11th Circuit Turns Down Gay Rights Asylum Appeal
A student in Cameroon said he was attacked, cut with a knife and threatened with death after posting a message in a university publication asking for equal rights and treatment of homosexuals.
April 20, 2018 at 02:20 PM
3 minute read
The U.S. Court of Appeals for the Eleventh Circuit has turned down a request for asylum from a student in the Central African country of Cameroon contending he is in danger for speaking out in support of gay rights.
“This petition for review requires us to decide whether substantial evidence supports the decision of the Board of Immigration Appeals that Che Eric Sama did not suffer past persecution by the Cameroonian police and that he lacked a well-founded fear of future persecution,” Judge William Pryor wrote.
Pryor denied Sama's petition for review.

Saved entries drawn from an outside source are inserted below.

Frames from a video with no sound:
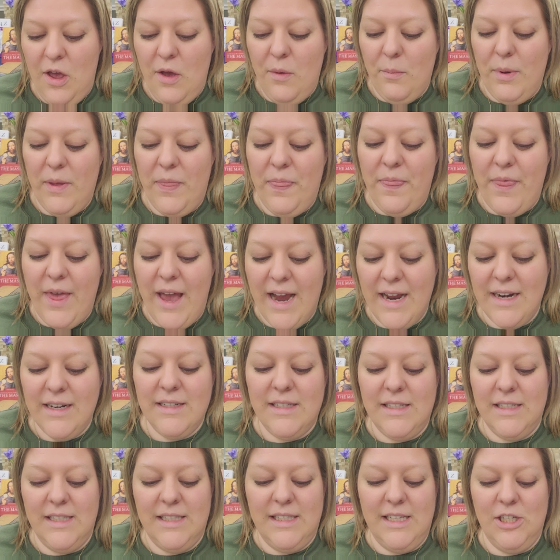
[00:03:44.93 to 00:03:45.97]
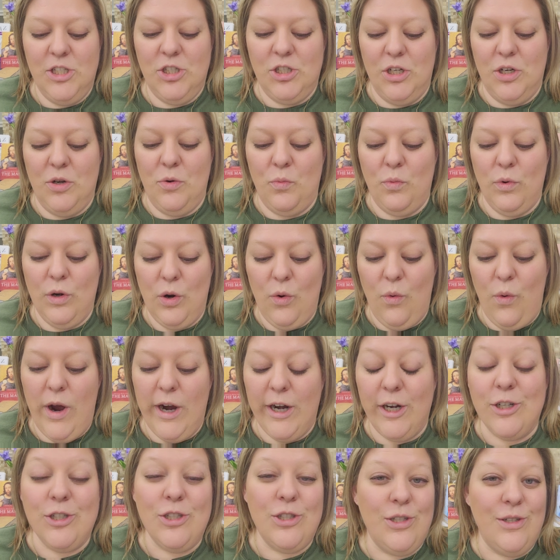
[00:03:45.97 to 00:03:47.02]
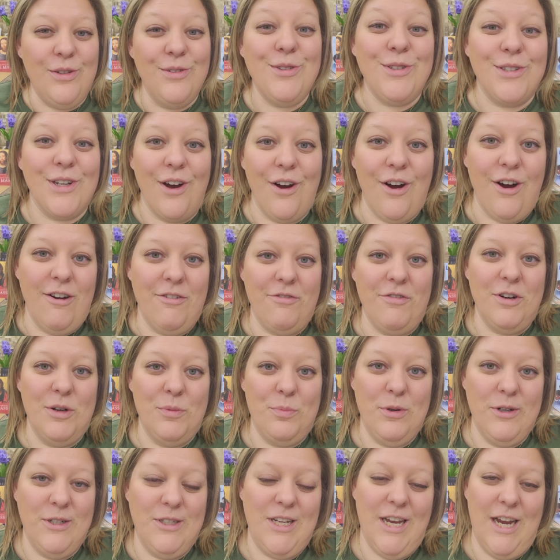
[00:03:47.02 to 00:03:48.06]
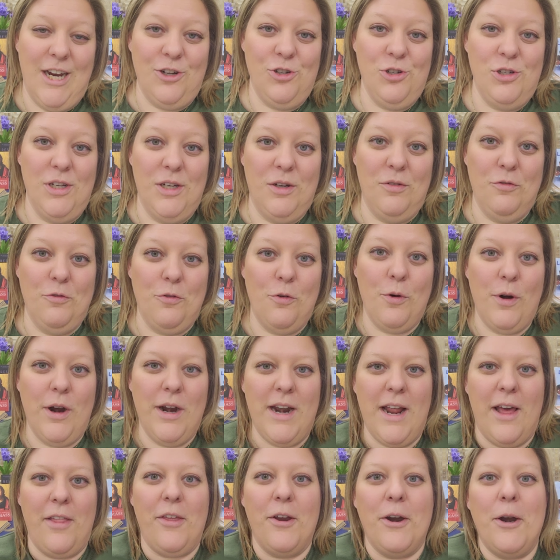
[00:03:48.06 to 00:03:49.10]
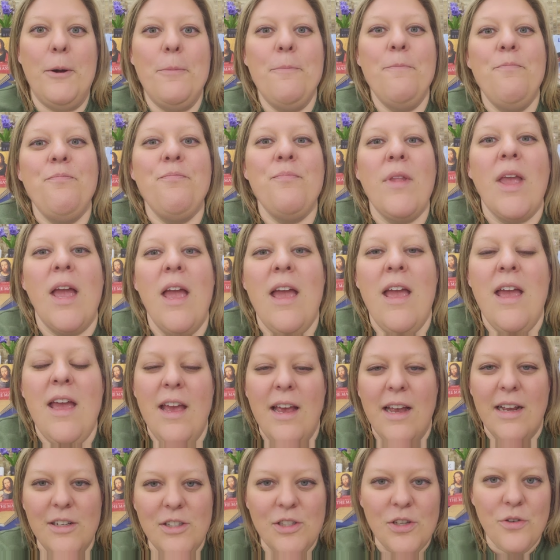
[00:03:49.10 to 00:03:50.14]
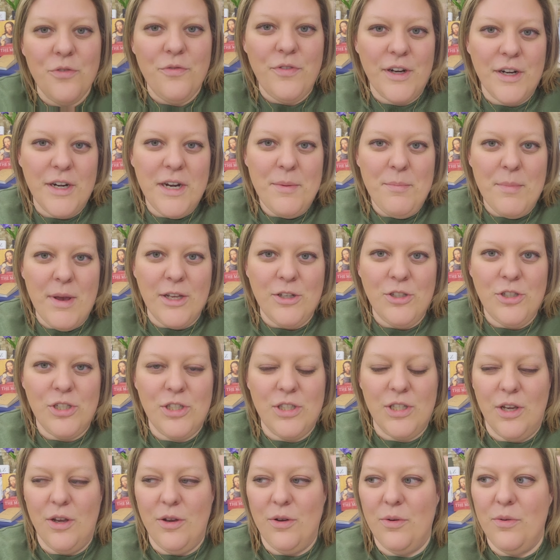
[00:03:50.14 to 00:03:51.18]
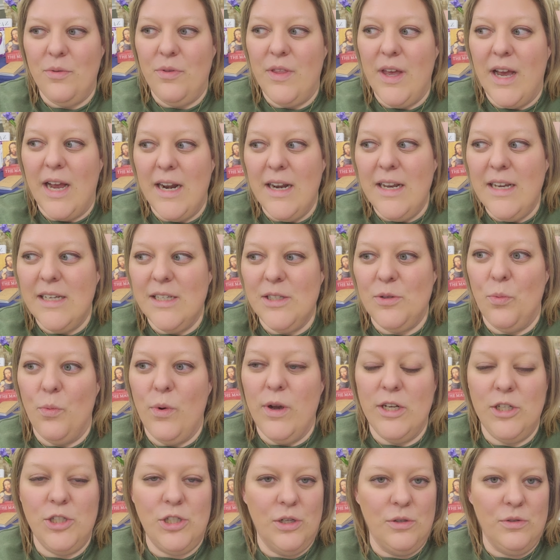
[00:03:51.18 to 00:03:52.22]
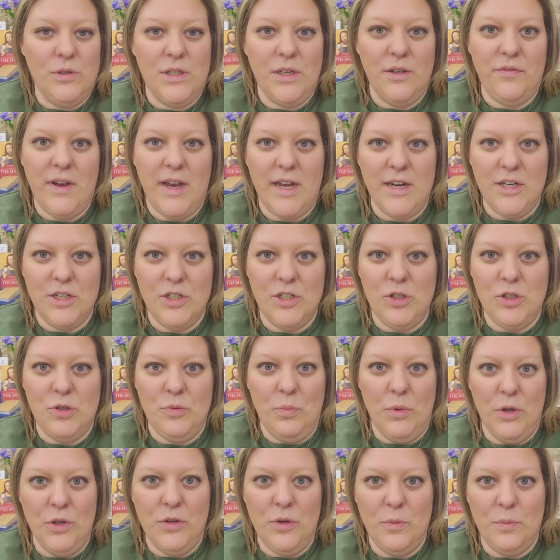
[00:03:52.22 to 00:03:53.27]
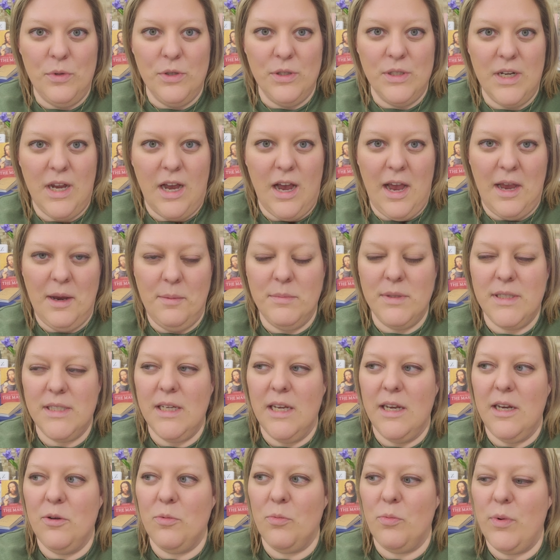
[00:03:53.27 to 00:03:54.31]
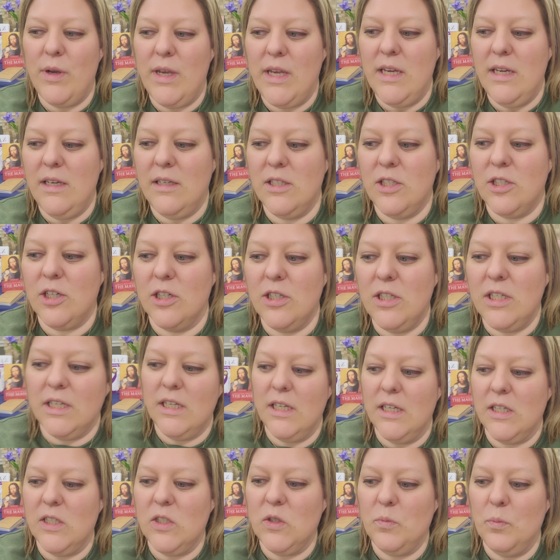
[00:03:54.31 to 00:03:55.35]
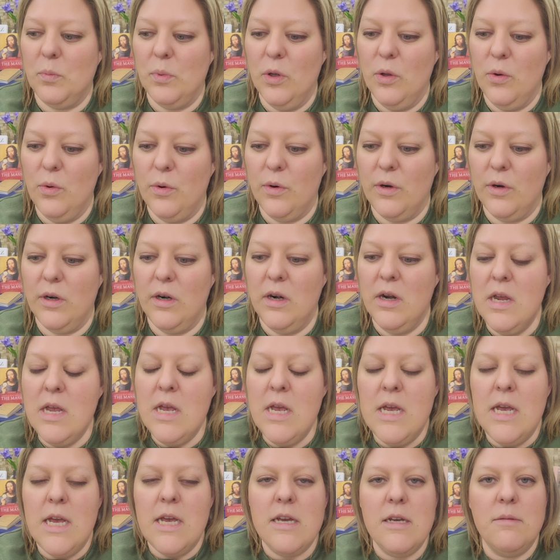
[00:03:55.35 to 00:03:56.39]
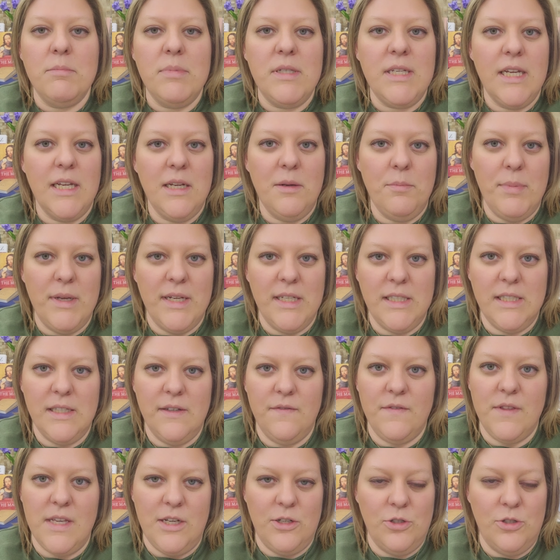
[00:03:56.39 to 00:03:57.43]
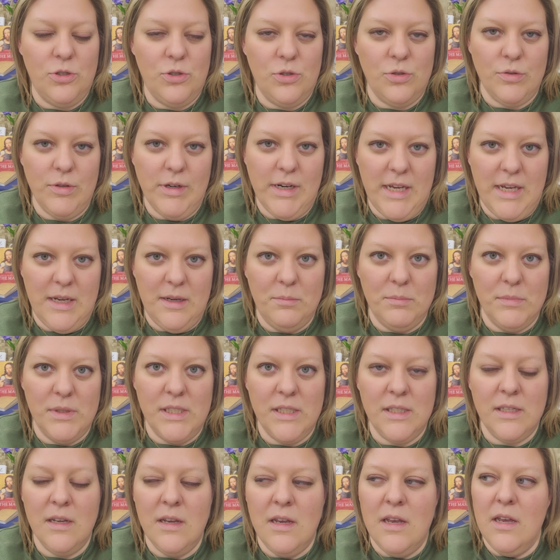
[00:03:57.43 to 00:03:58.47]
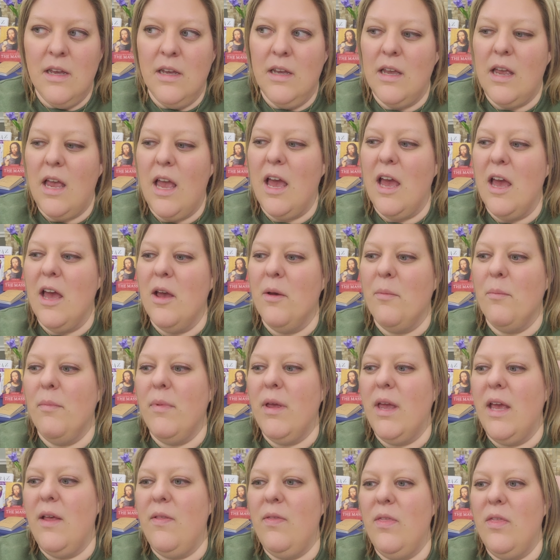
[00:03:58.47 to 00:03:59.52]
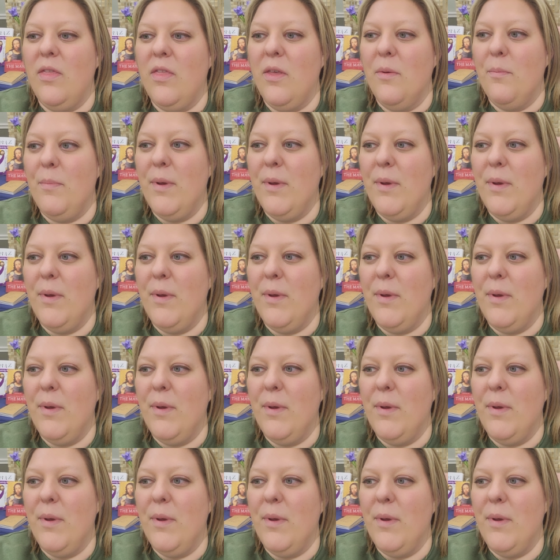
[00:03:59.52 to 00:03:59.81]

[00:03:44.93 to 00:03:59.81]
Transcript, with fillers: but that decision requires you to offer protection for another? And so, very much so, that is what Joseph had to do multiple times. And we start to explore um, tidbits of these dreams. Um, and the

Judge Julie Carnes and Judge John Antoon II of the Middle District of Florida, sitting by designation, concurred.
Sama unsuccessfully sought help from the Immigration and Nationality Act and the United Nations Convention Against Torture and Other Cruel, Inhuman and Degrading Treatment or Punishment.
According to Pryor's opinion, Sama said he was targeted after posting a message in a university publication asking for equal rights and treatment of homosexuals. He said afterward, an “anti-gay group” attacked him as he was walking home from class. They knocked him to the ground, cut his neck with a knife and warned him that they would kill him next time they saw him if he did not “stop his homosexual activities.” One of the gay friends he was defending was murdered. and his partner was believed kidnapped.
Sama was arrested for speaking out to protect homosexuals, as was his mother—although she was released after two days in jail, Pryor said.
“Sama contends that the record compels findings that he suffered persecution and that he had a well-founded fear of being singled out for future persecution for associating with two gay friends and posting a message in a university publication condemning the treatment of gay individuals,” Pryor said. “But we disagree.”
Pryor ruled that the Board of Immigration Appeals “was entitled to find that any mistreatment that Sama suffered did not rise to the level of persecution, to find that the police investigated his mistreatment, and to rely on country reports published by the State Department that state that conditions in Cameroon are improving for gay individuals.”
Sama was represented by Ronald Richey of Rockville, Maryland. Richey could not be reached immediately for comment.
Lead counsel for the U.S. Attorney General was Erica Miles of the Department of Justice. Miles declined to comment.
The case is Sama v. U.S. Attorney General, No. 17-10711.